The DRIP (Dividend Reinvestment Plan): An Introduction

A dividend reinvestment plan (DRIP) is a program that helps investors buy more company stock shares by reinvesting the cash they earn from its dividend payments. DRIPs help investors take advantage of compounding returns and potentially purchase company stock at discounted prices. Many dividend-paying companies offer DRIPs.
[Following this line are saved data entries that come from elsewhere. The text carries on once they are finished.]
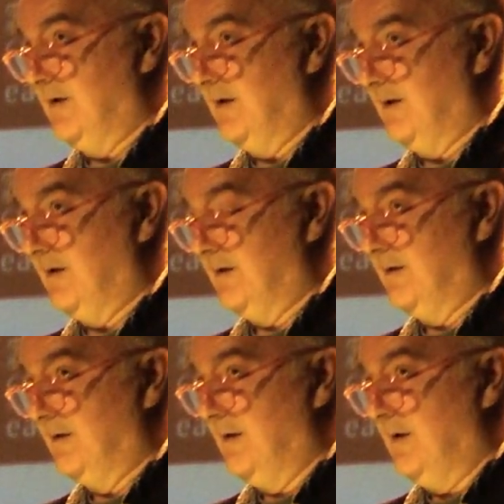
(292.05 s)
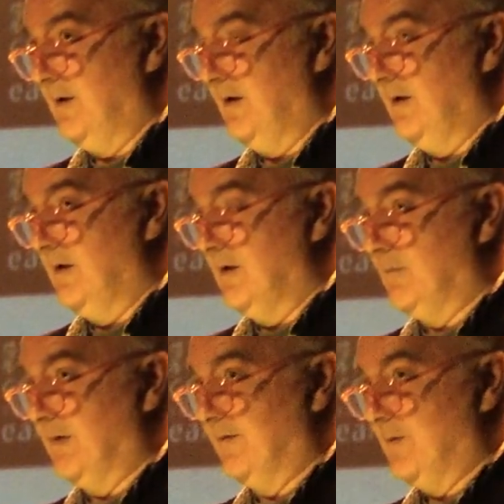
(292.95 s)

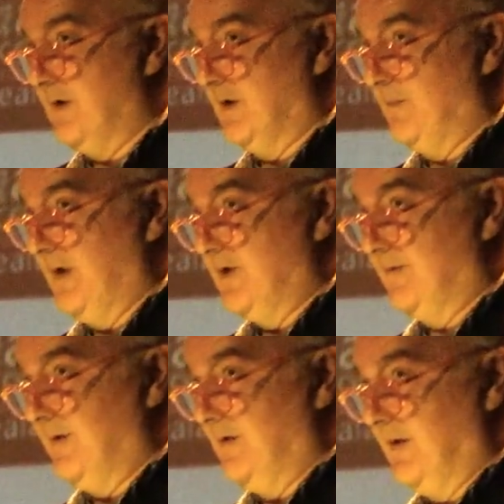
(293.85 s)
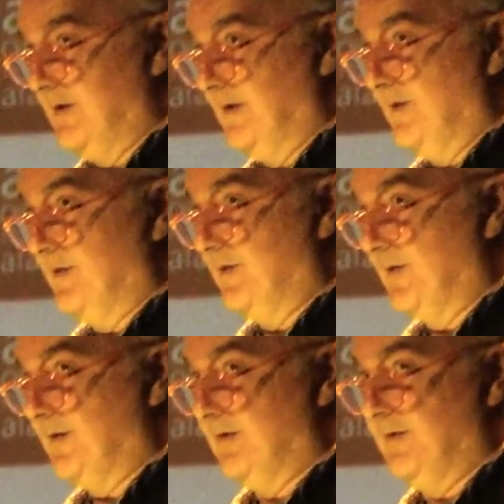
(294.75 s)
I mean, if we take a major figure like Dennis
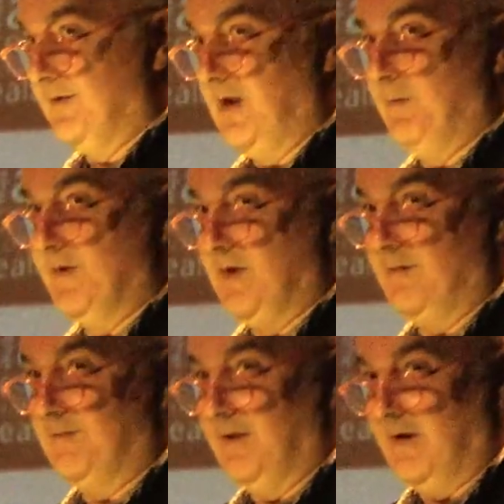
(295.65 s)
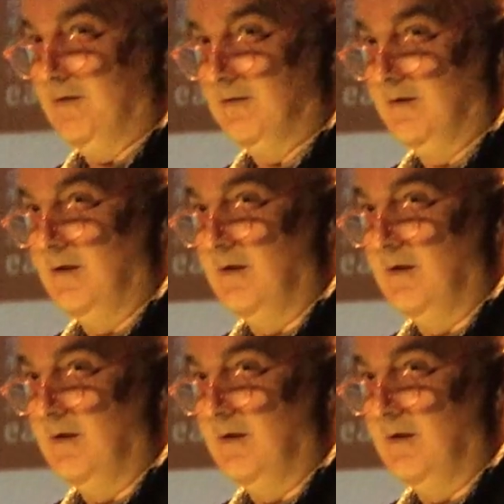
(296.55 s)
O'Driscoll, his name is not forgotten.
DRIPs also benefit from dollar-cost averaging. Dollar-cost averaging spreads investments over periodic intervals, rather than investing in one lump-sum. This strategy reduces short-term volatility. These plans enable investors to dollar-cost average: they buy additional shares at regular intervals that correlate with dividend payment dates.

DRIP Categories

There are a few different types of DRIP programs, including company-operated DRIPs, third-party DRIPs, brokerage DRIPs, and DIY DRIPs.

Company-Operated DRIPs

Company-operated DRIPs are the most common DRIP programs. A publicly traded company sets up a formal DRIP program for existing shareholders. Several large companies operate DRIPs, including Boeing, Coca-Cola, Costco, and IBM.
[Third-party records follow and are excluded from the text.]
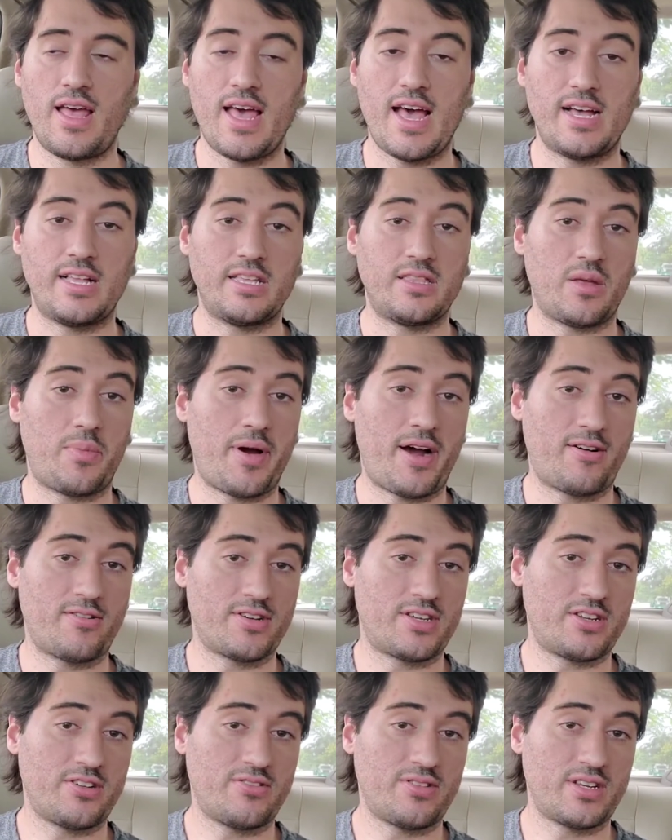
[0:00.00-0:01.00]
And then the power
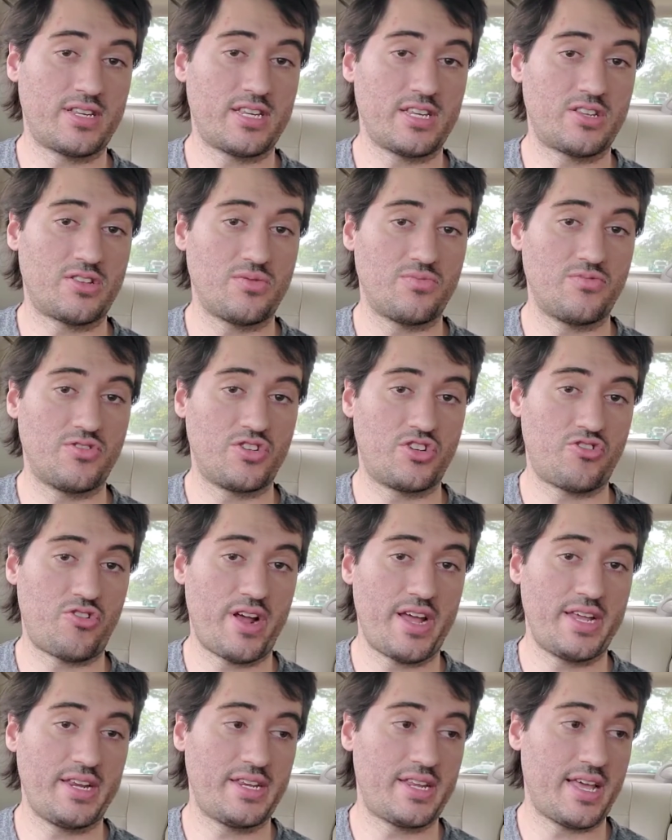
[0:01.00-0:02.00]
steering system was
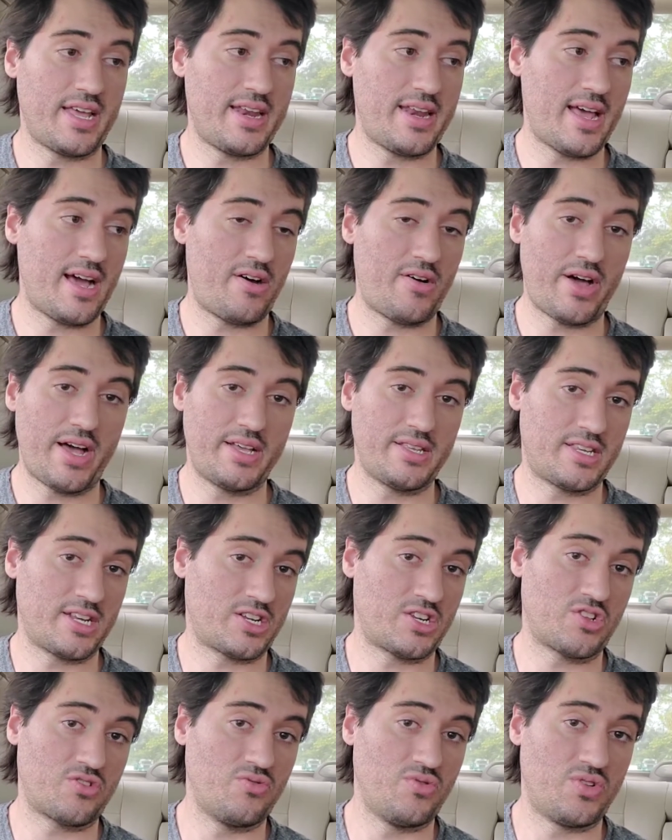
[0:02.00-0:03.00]
drained and now has
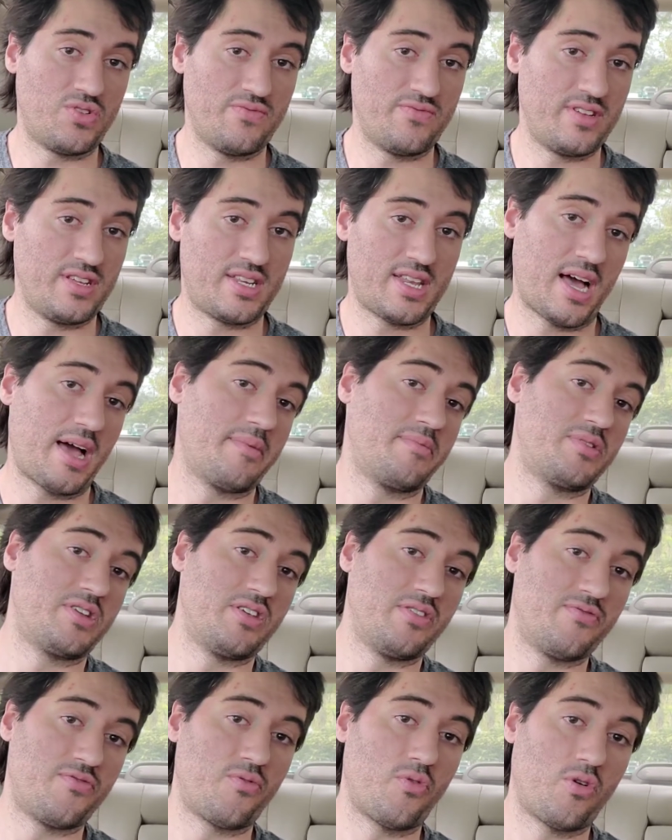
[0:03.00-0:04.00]
exclusively Type
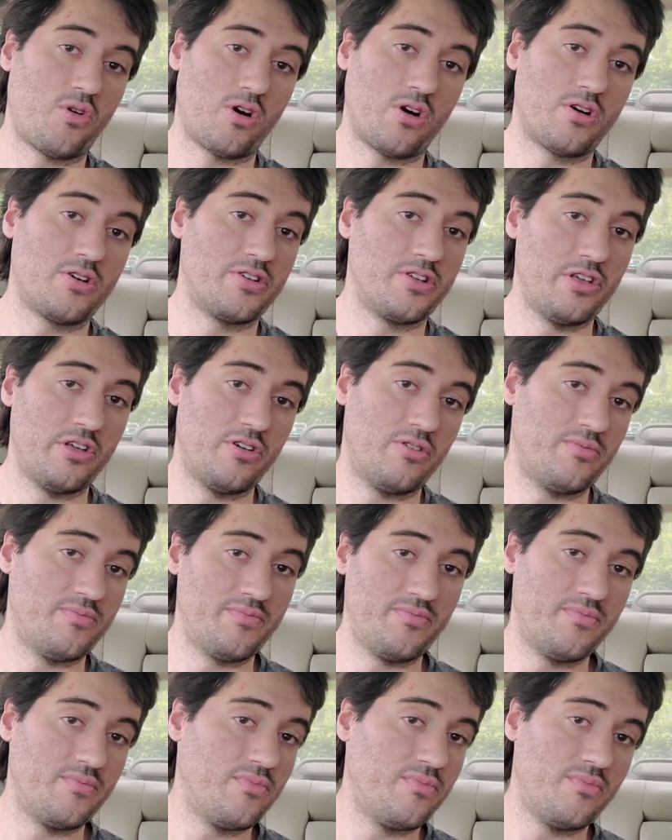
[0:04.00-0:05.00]
T4, you know,
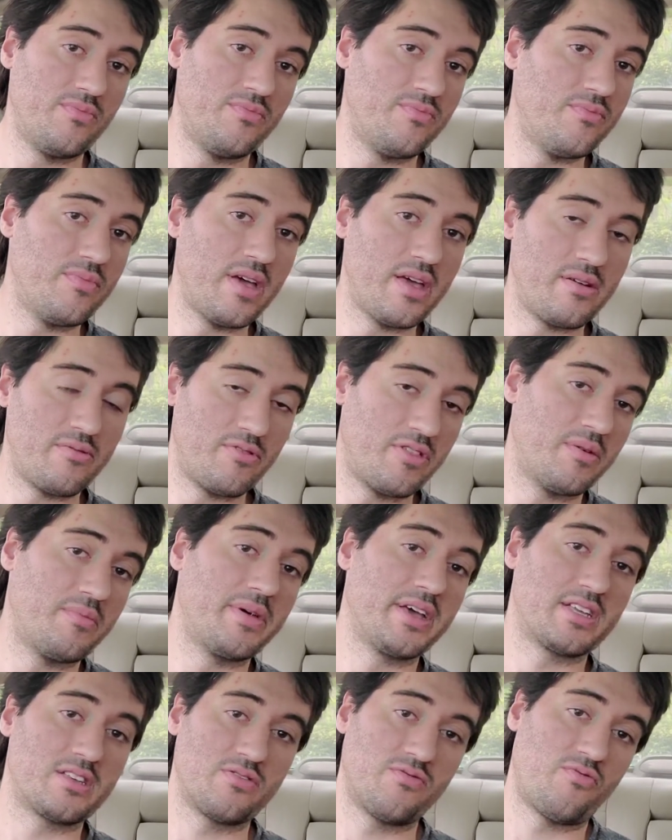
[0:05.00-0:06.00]
made with a
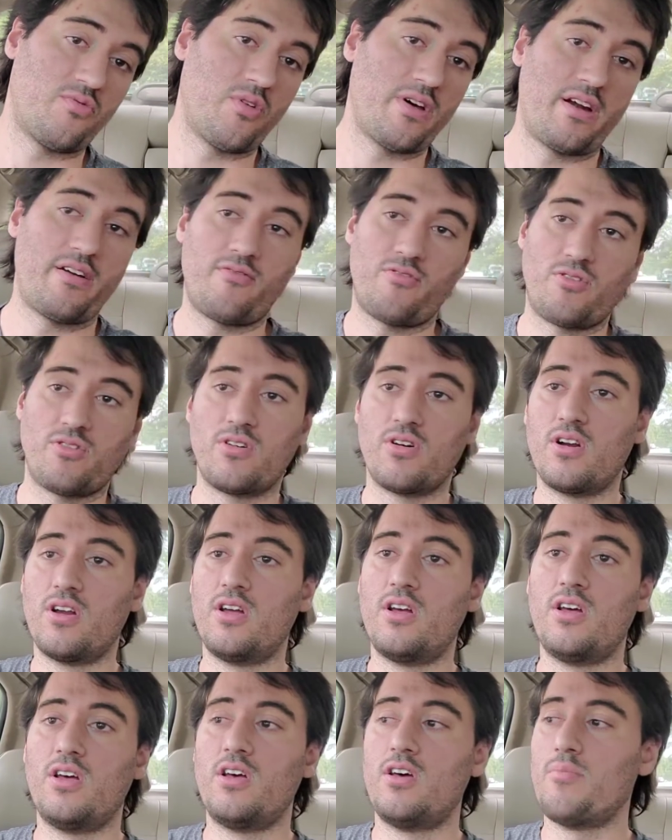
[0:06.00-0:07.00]
mix of whatever
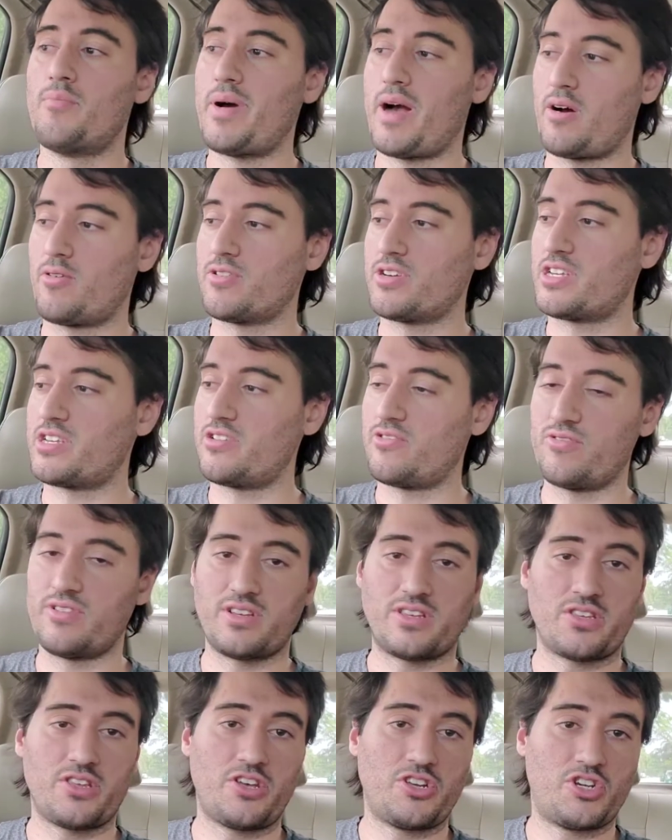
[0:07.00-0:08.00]
power steering
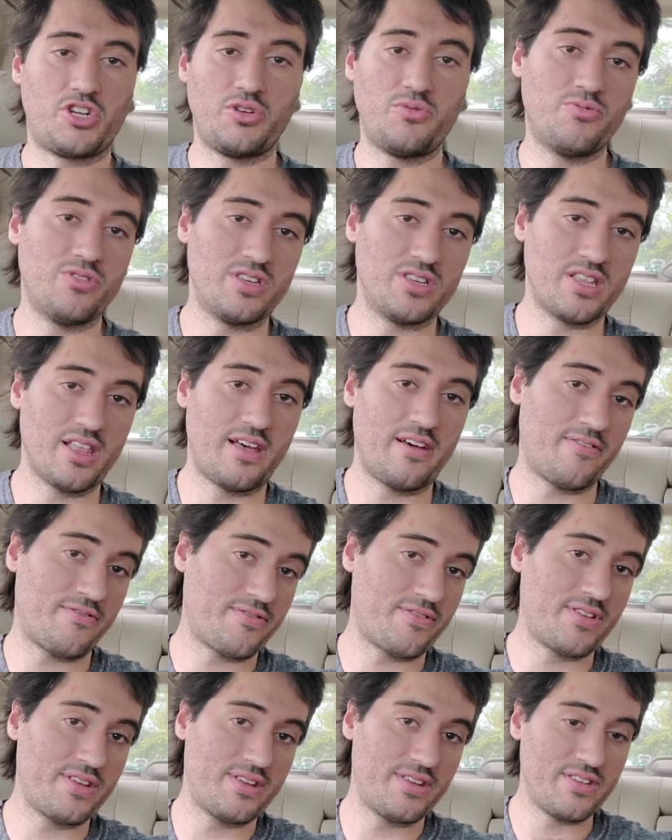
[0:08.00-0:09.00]
slushy was
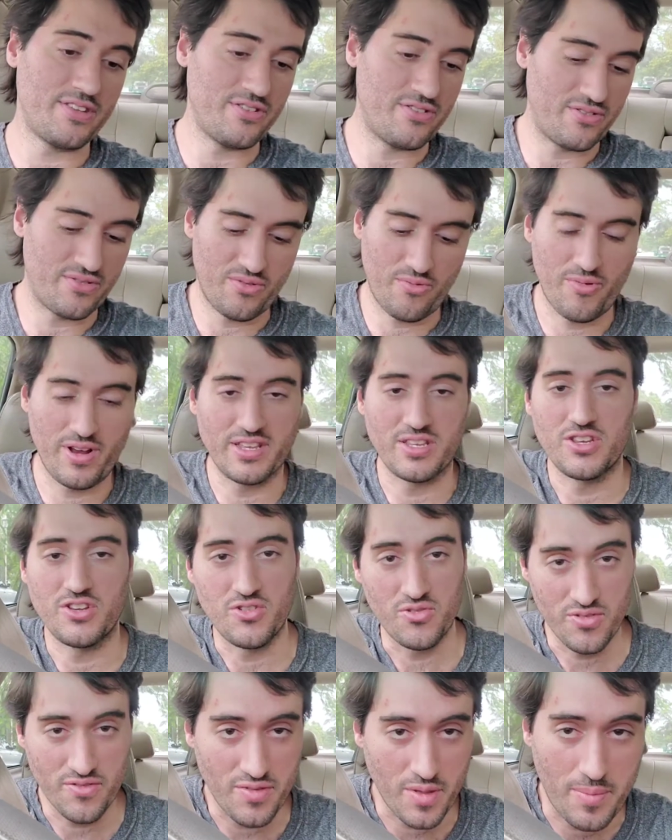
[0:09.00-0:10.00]
left, you know, in the
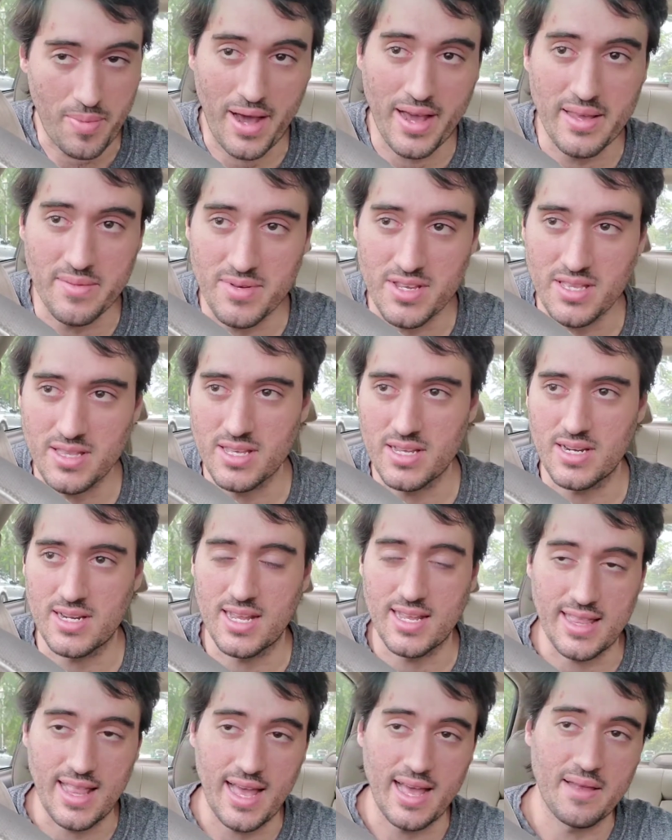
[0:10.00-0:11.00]
residue of the pipes and things
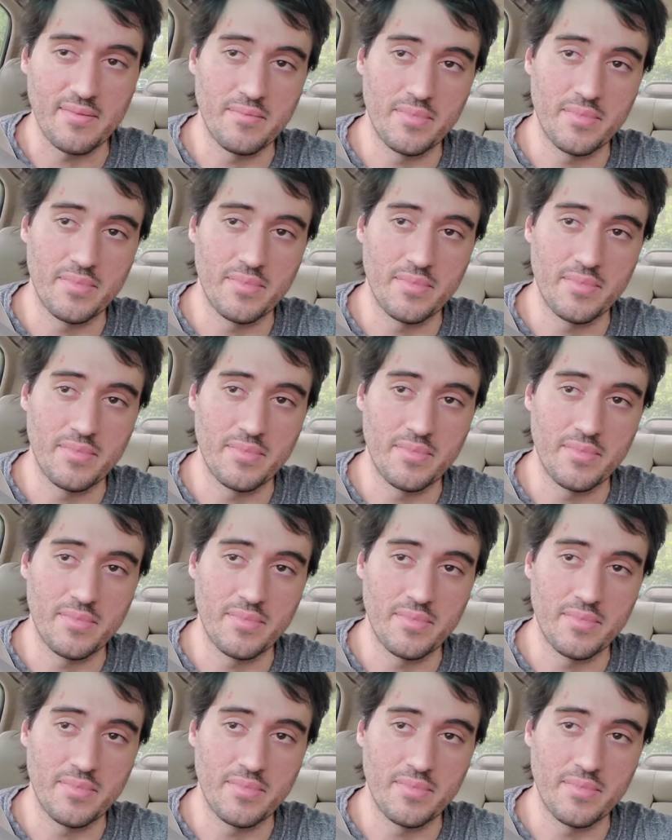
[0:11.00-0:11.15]
like that.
The company itself manages these DRIPs directly. They allow existing shareholders to reinvest their dividends and buy new stock directly from the company. Shareholders can avoid using a brokerage firm as intermediary.

Third-Party DRIPs

Third-party DRIPs are popular because companies can outsource DRIP programs management to third parties, like a transfer agent. Major transfer agency companies include Computershare Limited, Continental Stock Transfer & Trust Company, and Equiniti Trust Company. Third-party DRIPs may charge fees for buying new shares.

Brokerage DRIPs

Brokerage companies may establish an automatic reinvestment arrangement. These DRIPs allow investors to choose dividend-generating stocks. This means investors can invest in and use DRIPs for stocks of multiple companies, and it facilitates portfolio diversification.

DRIP Plans
Image credit: Piqsels

The brokerage deposits the dividend into the investor’s brokerage account. The brokerage firm will automatically reinvest the cash earned into new shares of the selected stocks. Since brokerage firms or robs-advisors coordinate coordinated these DRIPS, they are a hassle-free way to reinvest dividends.

DRIP Example

As an example, let’s assume Jane received a total cash dividend of $20,000 from a company. Since Jane participates in the company’s DRIP program, she can reinvest the entire $20,000 she earned in cash dividends to buy additional shares. As a DRIP participant, Jane buys additional shares at a 15% discount. On the dividend payment date, the market price of the company’s stock is $60 per share. This means that Jane can buy additional shares at only $51 per share.

Tax Benefits of DRIP Investing

Dividends are taxable income. This includes their cash dividends, despite the direct reinvestment.

The Internal Revenue Service (IRS) requires investors to use a Form 1099-DIV to report dividend income to . Any individual who makes more than $10 in dividend income must complete a 1099-DIV. There are two categories of dividend income: qualified and non-qualified dividends. Qualified dividends are taxed at the long-term capital gains tax rate, whereas non-qualified dividends are taxed at the ordinary income tax rate.

Most dividends from U.S. publicly-traded companies are considered qualified dividends. Examples of non-qualified dividends include those from real estate investment trusts (REITs), employee stock options, and master limited partnerships (MLPs).

Direct Stock Purchase Plan (DSPP)

Direct stock purchase plans (DSPPs) are sometimes thought of as DRIPs, but they are distinct. DSPPs can offer dividend reinvestment plans, but their use expands beyond that. In DSPPs, investors can purchase shares directly from a company through an optional cash purchase. In other words, unlike a DRIP, it is not mandatory to use cash dividends to purchase additional shares.

Investors usually make monthly cash deposits into a DSPP. The plan will then apply the deposited funds toward buying new shares of the company’s stock. Like DRIPs, shares can often be purchased at a discounted rate. DSPPs generally have low fees associated with them, making them a seamless way to accumulate company shares. They’re also an accessible way for less experienced investors to generate investment return over time.